Lots of data, few conclusions: British Election Study tries to understand the 2015 general election
The audience at the recent British Election Study’s (BES) event in Westminster faced a solid blue screen. This was no political premonition as to what will happen in May 2015, because what followed showed how unlikely a solidly blue Conservative government is after the next election.
The event, which marked the launch of the BES film ‘Understanding British Democracy’, demonstrated to the gathering of journalists, politicians and researchers that the election will not be a simple red versus blue contest because the direct movement of voters between Labour and the Conservatives is actually very small. Many voters have been switching their views, but it has largely been different sorts of movements, such as Liberal Democrat to Labour and Conservative to UKIP.
The Ukip story
On the latter point, Professor Geoff Evans studied the massively detailed and long-running BES polling to understand how the UKIP vote has formed. If you look at the data for the period 2010 to today, you see a much greater Conservative to UKIP switch than Labour to UKIP.

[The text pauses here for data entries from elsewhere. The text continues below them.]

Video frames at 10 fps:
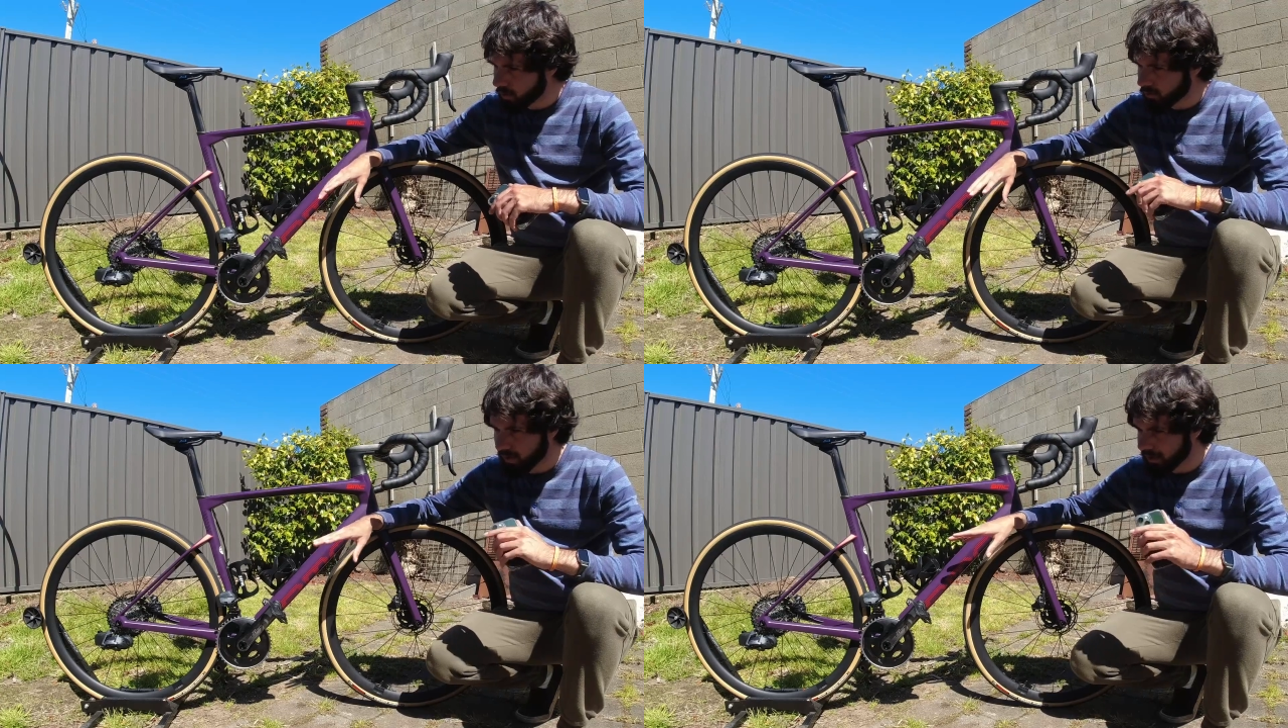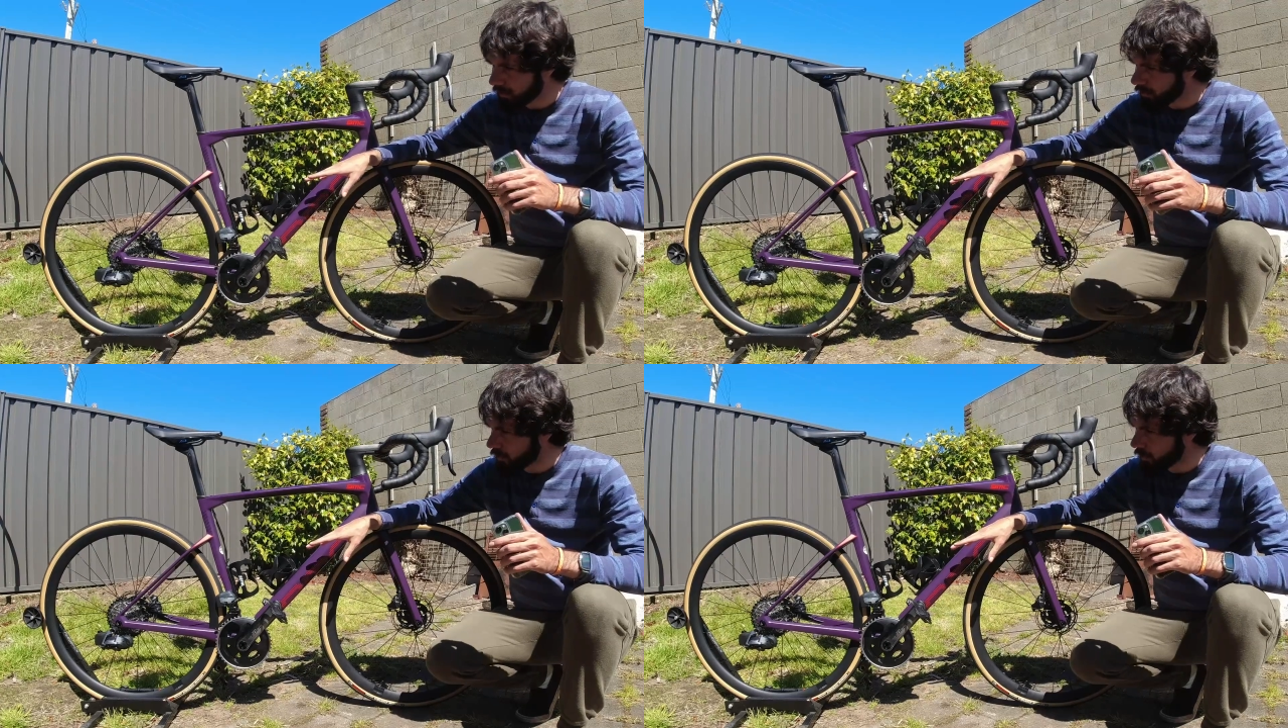run
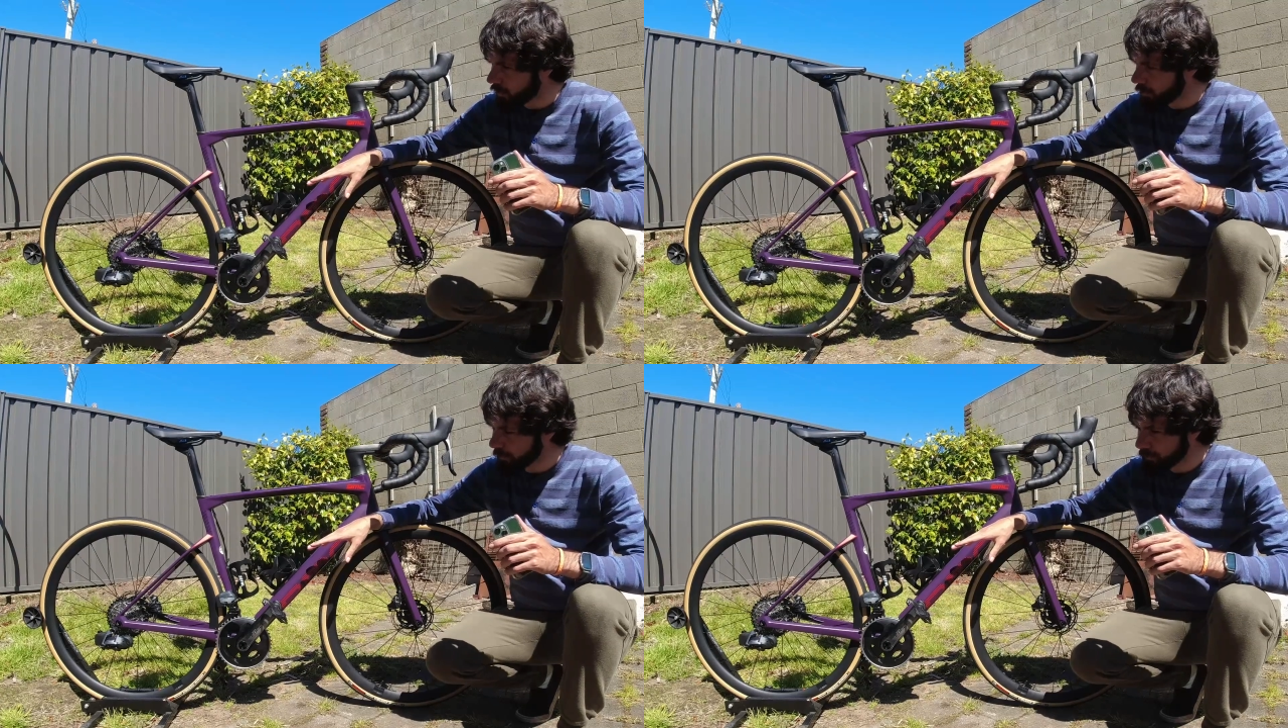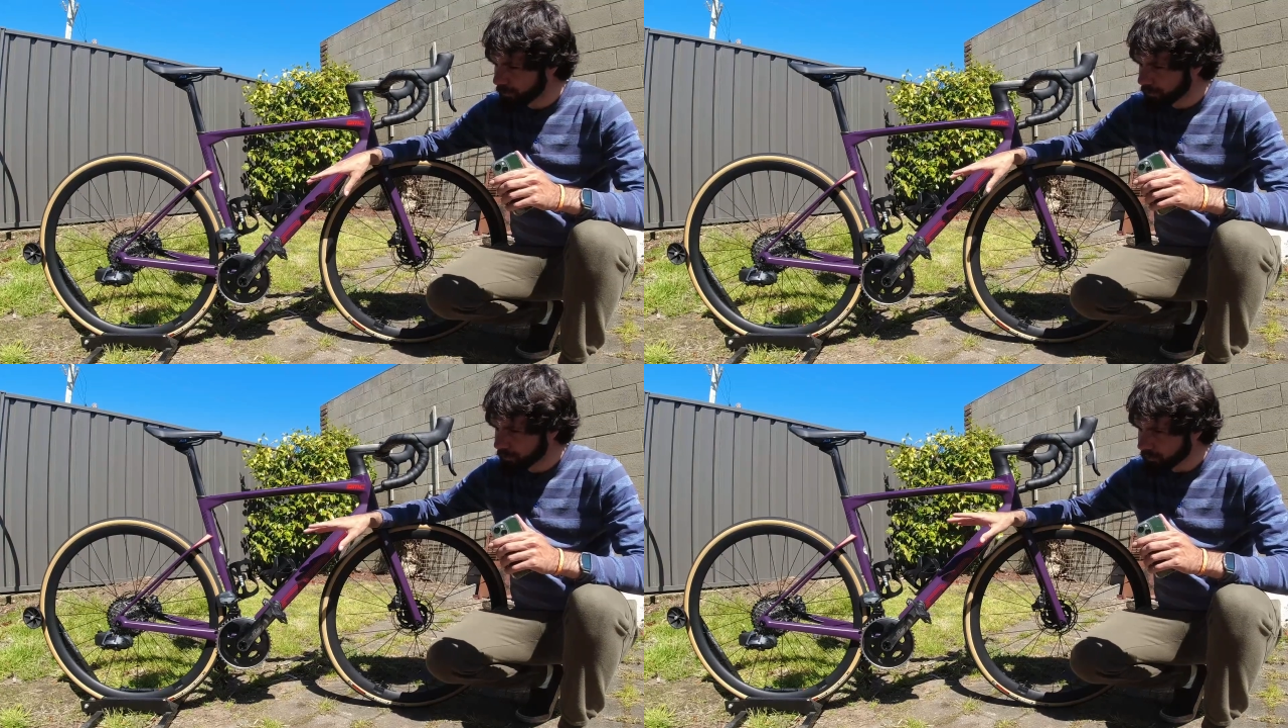you through
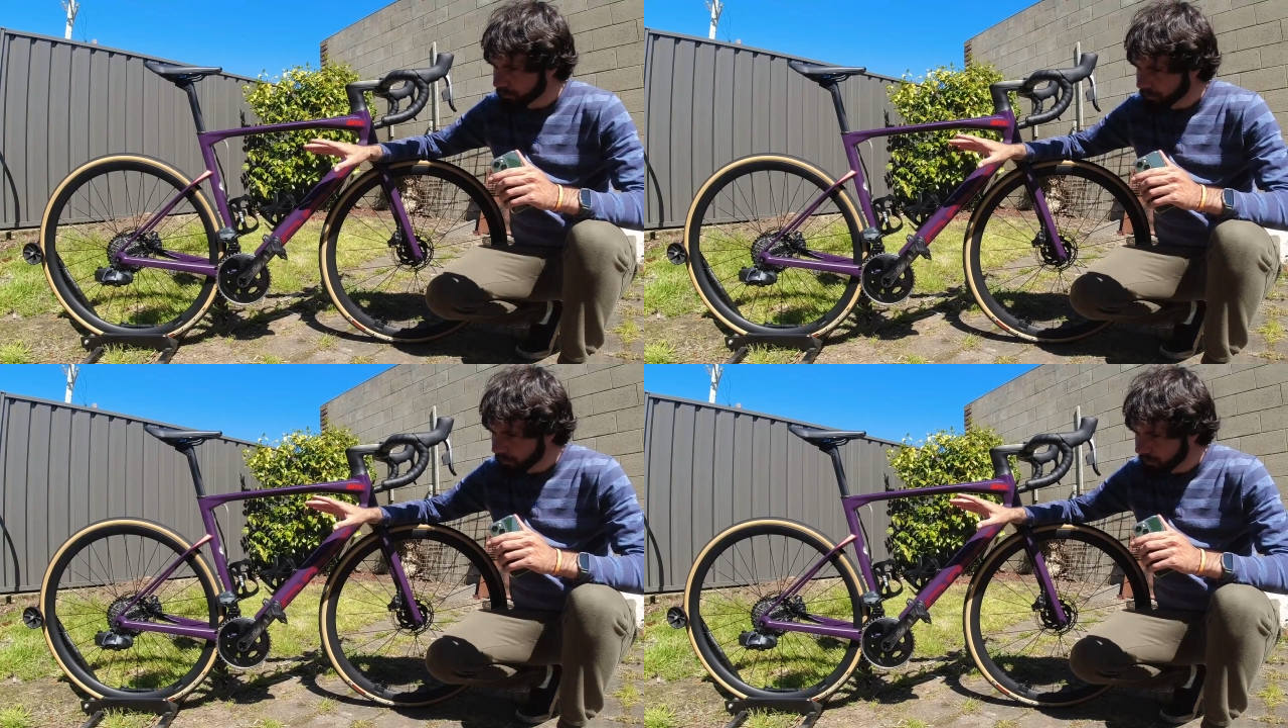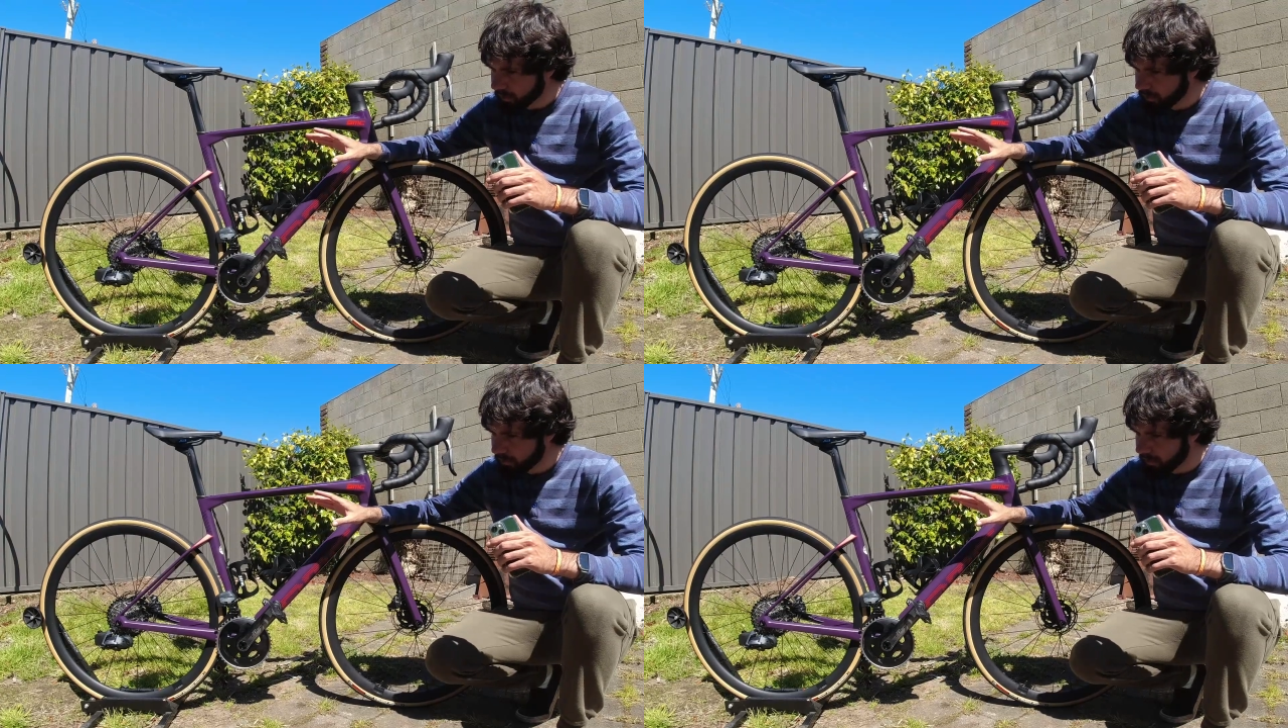
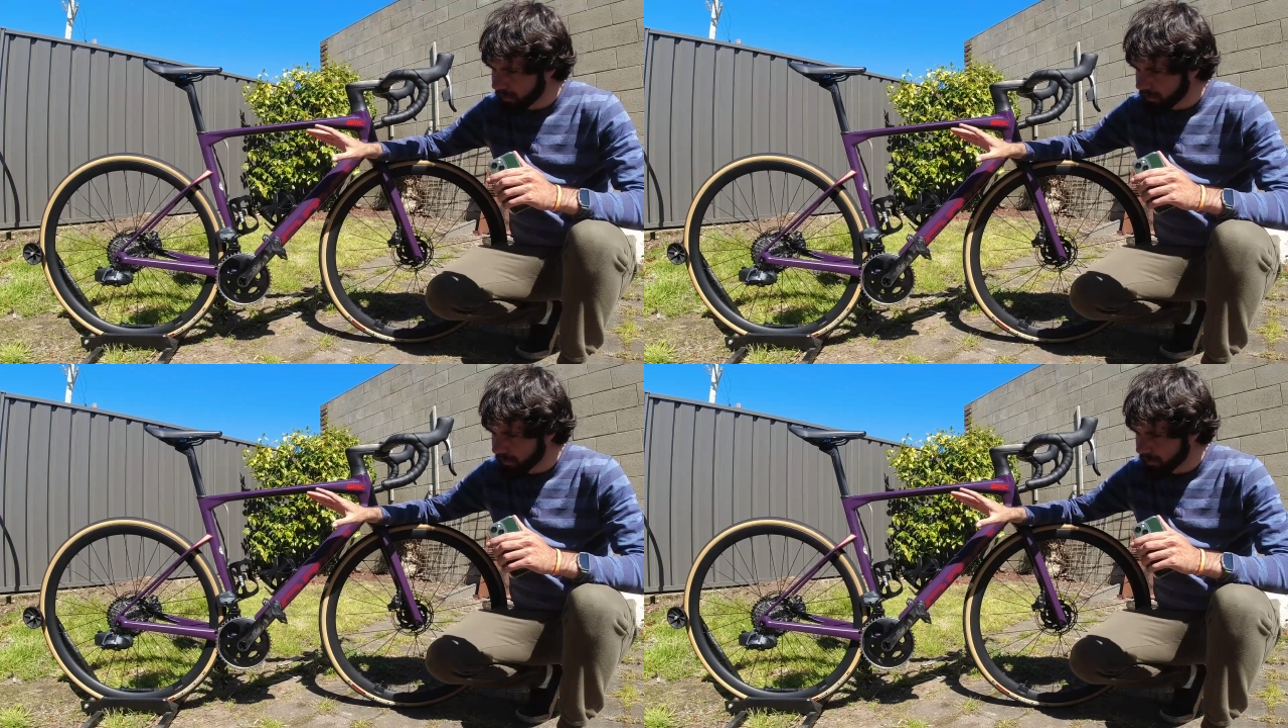the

But if you go back further in time and look at how voters have switched between 2005 and now, a rather different picture emerges. Take this long-term view and Labour has lost nearly as many supporters to UKIP as the Tories. However, Labour first lost those voters to other parties in 2010 as the diagram below shows. It charts the flow of voters between 2005 (on the left), 2010 (in the middle) and now (on the right).
Labour’s problem is that many of the voters it lost in 2010 have now moved on to UKIP (propelled more so by immigration than Europe as an issue), rather than being won back by Labour. That is still a big political problem for Labour but one that hinders their recovery rather than one that is likely to see them lose many extra seats beyond their 2010 low point.
When it comes to Labour gaining seats, Dr Stephen Fisher pointed out two contradictory factors. First, that Labour is doing much worse in Scotland than in England and Wales. So when judging their weak performance in national (GB) polls, it should be remembered they are doing better in England than the headline figures suggest (balancing out the worse Scottish performance) and this may help them win English marginal seats.
But, second, the geography of changes in Labour’s vote could be bad news for the party. While Labour in England is piling up former Lib Dem votes it is in places where it won’t bring them that many seats.
The friendship factor
But one thing we can be sure of, as Professor Ed Fieldhouse pointed out, is that the more friends you have who you think support a particular party, the more willing you are to consider voting for that party. The one exception is that Labour supporters are very unwilling to contemplate voting Tory, whatever their friends are doing.
All parties could benefit from getting their supporters to publicise their political colours to capitalise on the friendship effect. But it is interesting to note that most people underestimate how many of their friends support either UKIP or the Lib Dems.
With both Labour and Tories struggling to reach a share of vote that will see them win on their own, the number of seats UKIP, Lib Dems and others win – courtesy of friends or not – may well be decisive in determining the make-up of the next government.